The Mesa City Council heard from Scott Bouchie on Thursday, Feb. 9, about the details regarding a permanent household hazardous waste facility.
Mr. Bouchie, city of Mesa director of environmental management and sustainability, presented the current plans and renderings for a new household hazardous waste facility, which would be located at 2412 N. Center St. in Mesa.
At present, the city holds two household hazardous waste collection events a year, one in the spring and another in the fall. Each event lasts eight hours.
As the events have increased in popularity and the demands for hazardous disposal have grown, Mr. Bouchie feels it is time to have a more permanent solution to the disposal of hazardous waste.
“We’re sending anywhere from three to four semi’s [of waste] by the end of these events,” he said.
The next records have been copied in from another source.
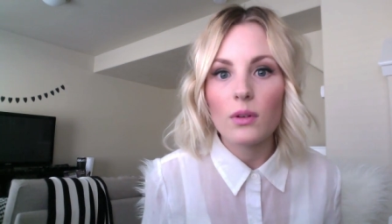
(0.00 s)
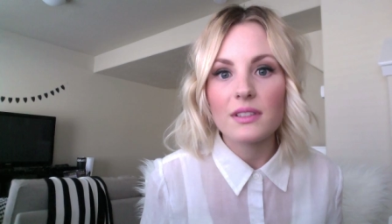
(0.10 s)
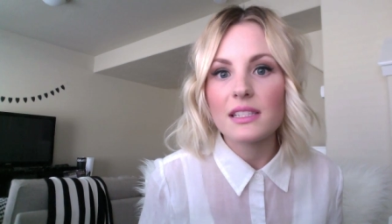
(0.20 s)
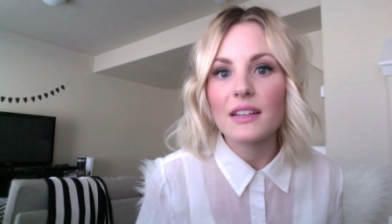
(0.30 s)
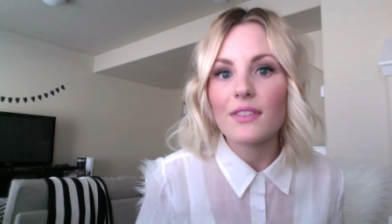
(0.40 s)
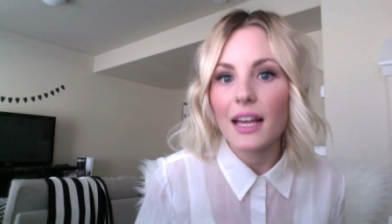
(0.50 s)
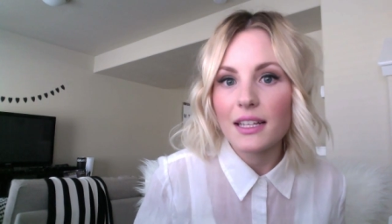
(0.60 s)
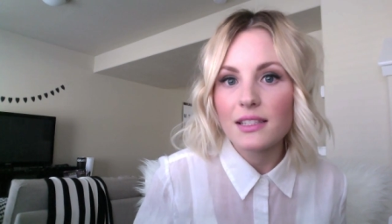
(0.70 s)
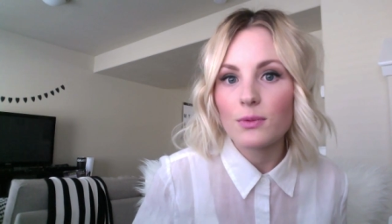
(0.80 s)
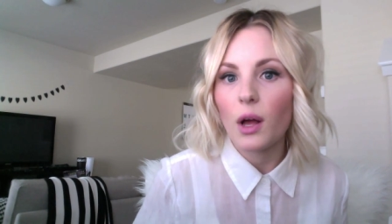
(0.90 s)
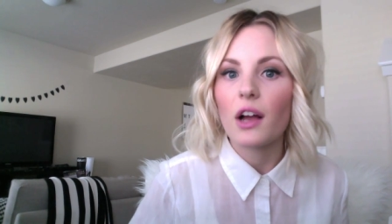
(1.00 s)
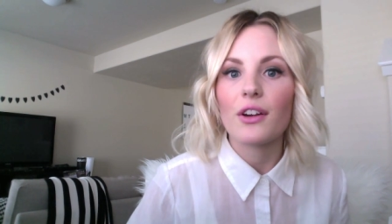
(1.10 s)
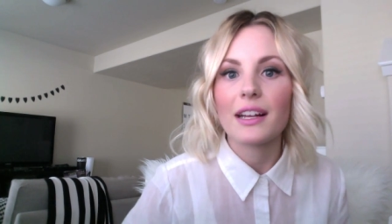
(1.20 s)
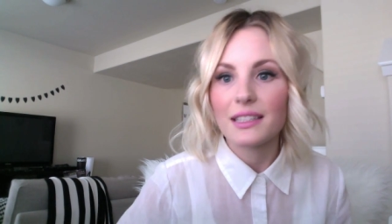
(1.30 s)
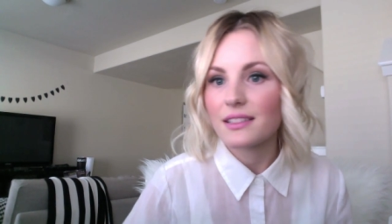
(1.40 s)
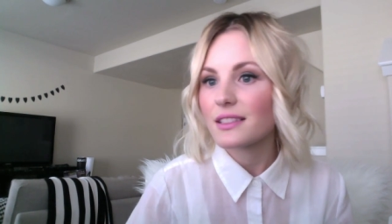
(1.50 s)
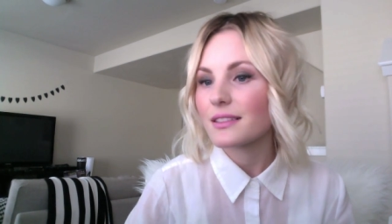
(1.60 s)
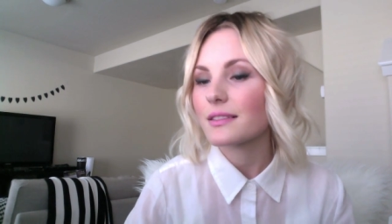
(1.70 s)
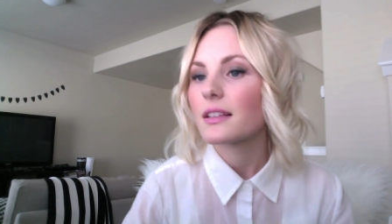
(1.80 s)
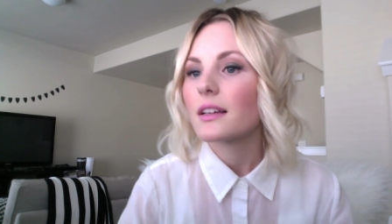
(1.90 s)
CVS,
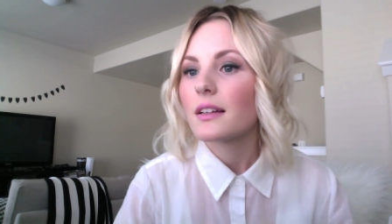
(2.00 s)
Walgreens,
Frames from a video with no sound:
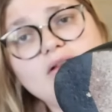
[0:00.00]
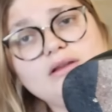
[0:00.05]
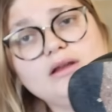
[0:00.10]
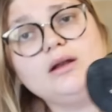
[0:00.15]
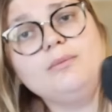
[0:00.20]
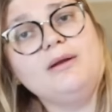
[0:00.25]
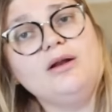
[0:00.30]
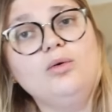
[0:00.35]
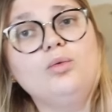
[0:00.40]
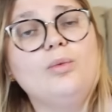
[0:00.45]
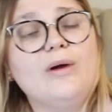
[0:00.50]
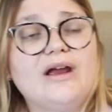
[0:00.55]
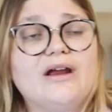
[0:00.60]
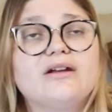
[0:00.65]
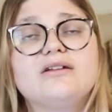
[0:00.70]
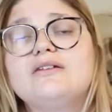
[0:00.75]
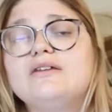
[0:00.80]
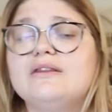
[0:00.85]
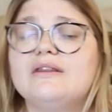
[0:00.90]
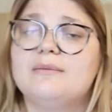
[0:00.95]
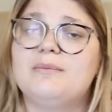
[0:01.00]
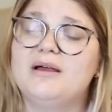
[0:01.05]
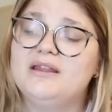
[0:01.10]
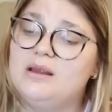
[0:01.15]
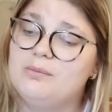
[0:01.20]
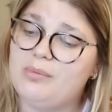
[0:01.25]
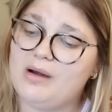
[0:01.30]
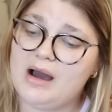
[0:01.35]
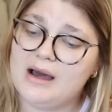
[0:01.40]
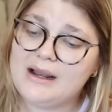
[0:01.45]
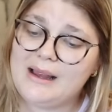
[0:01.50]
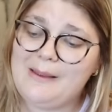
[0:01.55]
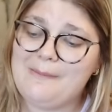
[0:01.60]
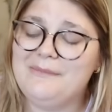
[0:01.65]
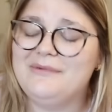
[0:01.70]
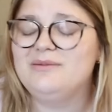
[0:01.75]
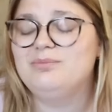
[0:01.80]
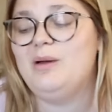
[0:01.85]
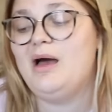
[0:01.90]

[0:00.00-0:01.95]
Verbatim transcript: a little bit of wear to them on the bottoms,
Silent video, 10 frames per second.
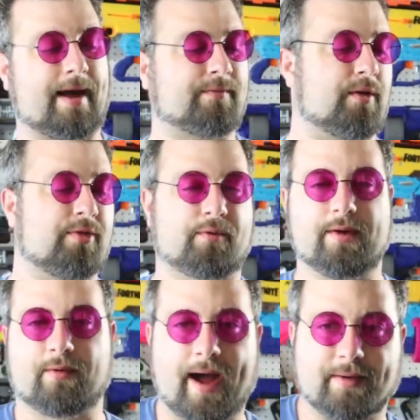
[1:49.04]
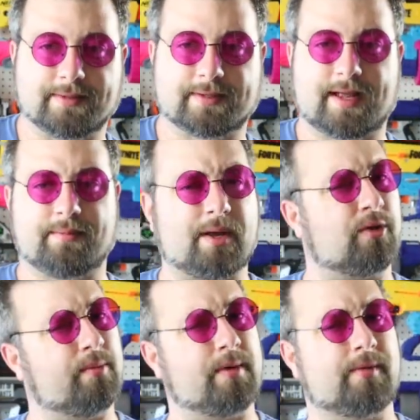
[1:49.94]
after three rounds, that'd be a
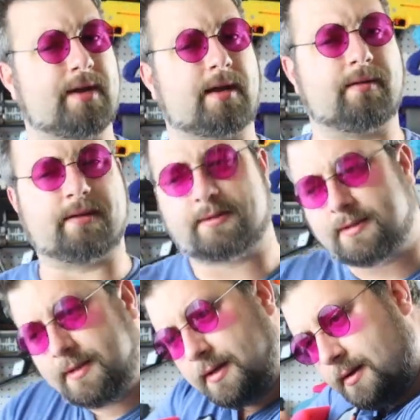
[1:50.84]
little bit ridiculous.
Current household hazardous waste events accept items such as aerosol cans, appliances, batteries, gasoline and others. The new facility will continue to accept most items listed as “accepted” on the city of Mesa’s website page under “Household Hazardous Waste Program,” apart from items such as prescription drugs.
Mr. Bouchie explained that for the collection of prescription drugs “we are required to have a police officer on site,” and employing an officer to be present during the hours of operation at the facility each week is not economically effective to the project.
Mesa Vice Mayor David Luna questioned the facility’s ability to take plastic bags that residents collect, saying “… I have big bags of them in my garage.” To his dismay, the household hazardous waste facility does not currently have a system in place to properly dispose of plastic bags.
Even so, the new facility is projected to significantly lower wait times and increase convenience to residents with it being open six days a week. According to Steve Wright, city of Mesa director of public information and communication, the new facility will operate Monday through Saturday, 40 hours a week, with 20 of those hours being open to the public. The remaining 20 hours closed to the public will be spent sorting and disposing of the material dropped off.
The new facility will be open to Mesa residents only, with verification being requested in the form of a utility bill. The city hopes to have the facility open to the public in late 2018.
Olivia Q Davila is a journalism student at the Arizona State University Walter Cronkite School of Journalism and wrote the article as a class assignment.